- **Work task**: When copying the records below, omit any image and print everything else exactly.

- **Input**:
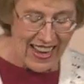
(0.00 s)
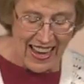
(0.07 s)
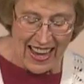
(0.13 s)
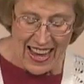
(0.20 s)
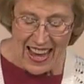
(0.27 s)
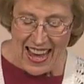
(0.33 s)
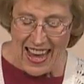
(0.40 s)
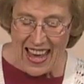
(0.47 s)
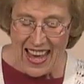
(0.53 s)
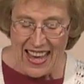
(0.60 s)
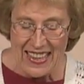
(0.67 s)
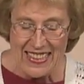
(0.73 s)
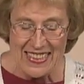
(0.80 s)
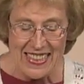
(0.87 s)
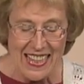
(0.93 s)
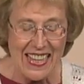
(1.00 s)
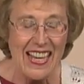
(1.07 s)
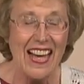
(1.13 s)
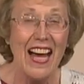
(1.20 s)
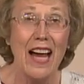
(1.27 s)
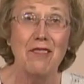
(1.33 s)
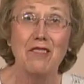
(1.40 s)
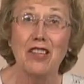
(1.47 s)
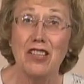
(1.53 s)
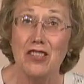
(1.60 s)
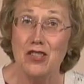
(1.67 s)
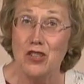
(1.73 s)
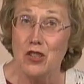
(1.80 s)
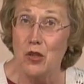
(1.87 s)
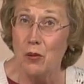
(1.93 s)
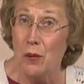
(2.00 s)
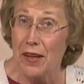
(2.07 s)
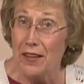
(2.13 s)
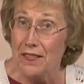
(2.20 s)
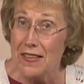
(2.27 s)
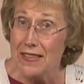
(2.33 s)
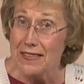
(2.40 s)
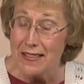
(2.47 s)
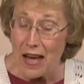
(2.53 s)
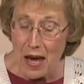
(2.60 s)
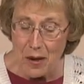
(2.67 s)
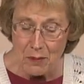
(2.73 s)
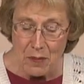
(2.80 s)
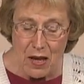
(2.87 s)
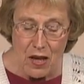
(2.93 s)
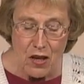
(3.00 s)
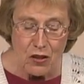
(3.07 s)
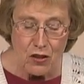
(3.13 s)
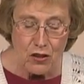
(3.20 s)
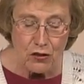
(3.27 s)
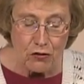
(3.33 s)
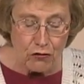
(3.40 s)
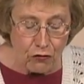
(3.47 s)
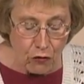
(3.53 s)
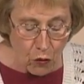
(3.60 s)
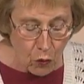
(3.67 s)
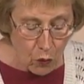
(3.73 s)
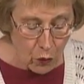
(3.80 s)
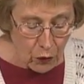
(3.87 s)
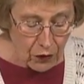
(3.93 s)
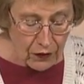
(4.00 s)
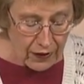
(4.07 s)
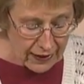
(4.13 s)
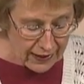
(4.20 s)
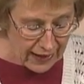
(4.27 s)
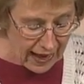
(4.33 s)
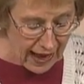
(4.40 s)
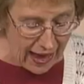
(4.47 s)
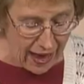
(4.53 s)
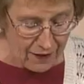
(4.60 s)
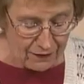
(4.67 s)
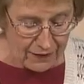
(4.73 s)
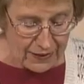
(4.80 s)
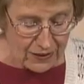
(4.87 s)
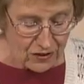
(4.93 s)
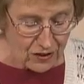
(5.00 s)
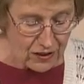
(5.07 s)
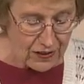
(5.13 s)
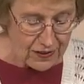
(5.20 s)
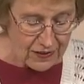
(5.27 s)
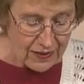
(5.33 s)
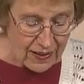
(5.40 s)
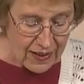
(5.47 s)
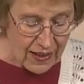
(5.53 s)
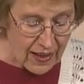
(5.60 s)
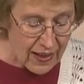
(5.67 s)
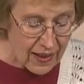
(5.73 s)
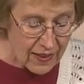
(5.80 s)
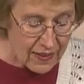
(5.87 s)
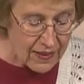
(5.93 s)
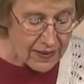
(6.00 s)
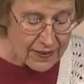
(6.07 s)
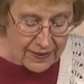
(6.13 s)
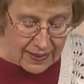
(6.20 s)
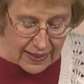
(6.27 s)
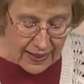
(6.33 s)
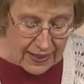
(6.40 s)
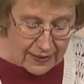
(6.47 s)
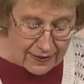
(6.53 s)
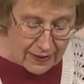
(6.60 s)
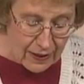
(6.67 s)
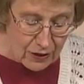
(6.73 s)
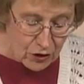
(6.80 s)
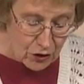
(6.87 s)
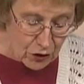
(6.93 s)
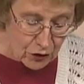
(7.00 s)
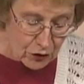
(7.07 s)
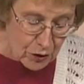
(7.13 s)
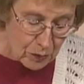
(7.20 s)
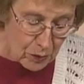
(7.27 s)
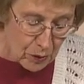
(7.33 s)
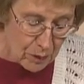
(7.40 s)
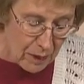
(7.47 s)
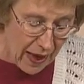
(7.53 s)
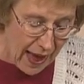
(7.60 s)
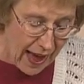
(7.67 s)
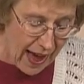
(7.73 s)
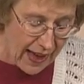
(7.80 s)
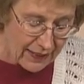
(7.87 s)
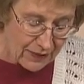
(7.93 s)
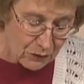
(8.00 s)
and I'm going to square this up to 4.5 inches. This is a turnable mat,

- **Response to the exercise**:
(0.00 s)
(0.07 s)
(0.13 s)
(0.20 s)
(0.27 s)
(0.33 s)
(0.40 s)
(0.47 s)
(0.53 s)
(0.60 s)
(0.67 s)
(0.73 s)
(0.80 s)
(0.87 s)
(0.93 s)
(1.00 s)
(1.07 s)
(1.13 s)
(1.20 s)
(1.27 s)
(1.33 s)
(1.40 s)
(1.47 s)
(1.53 s)
(1.60 s)
(1.67 s)
(1.73 s)
(1.80 s)
(1.87 s)
(1.93 s)
(2.00 s)
(2.07 s)
(2.13 s)
(2.20 s)
(2.27 s)
(2.33 s)
(2.40 s)
(2.47 s)
(2.53 s)
(2.60 s)
(2.67 s)
(2.73 s)
(2.80 s)
(2.87 s)
(2.93 s)
(3.00 s)
(3.07 s)
(3.13 s)
(3.20 s)
(3.27 s)
(3.33 s)
(3.40 s)
(3.47 s)
(3.53 s)
(3.60 s)
(3.67 s)
(3.73 s)
(3.80 s)
(3.87 s)
(3.93 s)
(4.00 s)
(4.07 s)
(4.13 s)
(4.20 s)
(4.27 s)
(4.33 s)
(4.40 s)
(4.47 s)
(4.53 s)
(4.60 s)
(4.67 s)
(4.73 s)
(4.80 s)
(4.87 s)
(4.93 s)
(5.00 s)
(5.07 s)
(5.13 s)
(5.20 s)
(5.27 s)
(5.33 s)
(5.40 s)
(5.47 s)
(5.53 s)
(5.60 s)
(5.67 s)
(5.73 s)
(5.80 s)
(5.87 s)
(5.93 s)
(6.00 s)
(6.07 s)
(6.13 s)
(6.20 s)
(6.27 s)
(6.33 s)
(6.40 s)
(6.47 s)
(6.53 s)
(6.60 s)
(6.67 s)
(6.73 s)
(6.80 s)
(6.87 s)
(6.93 s)
(7.00 s)
(7.07 s)
(7.13 s)
(7.20 s)
(7.27 s)
(7.33 s)
(7.40 s)
(7.47 s)
(7.53 s)
(7.60 s)
(7.67 s)
(7.73 s)
(7.80 s)
(7.87 s)
(7.93 s)
(8.00 s)
and I'm going to square this up to 4.5 inches. This is a turnable mat,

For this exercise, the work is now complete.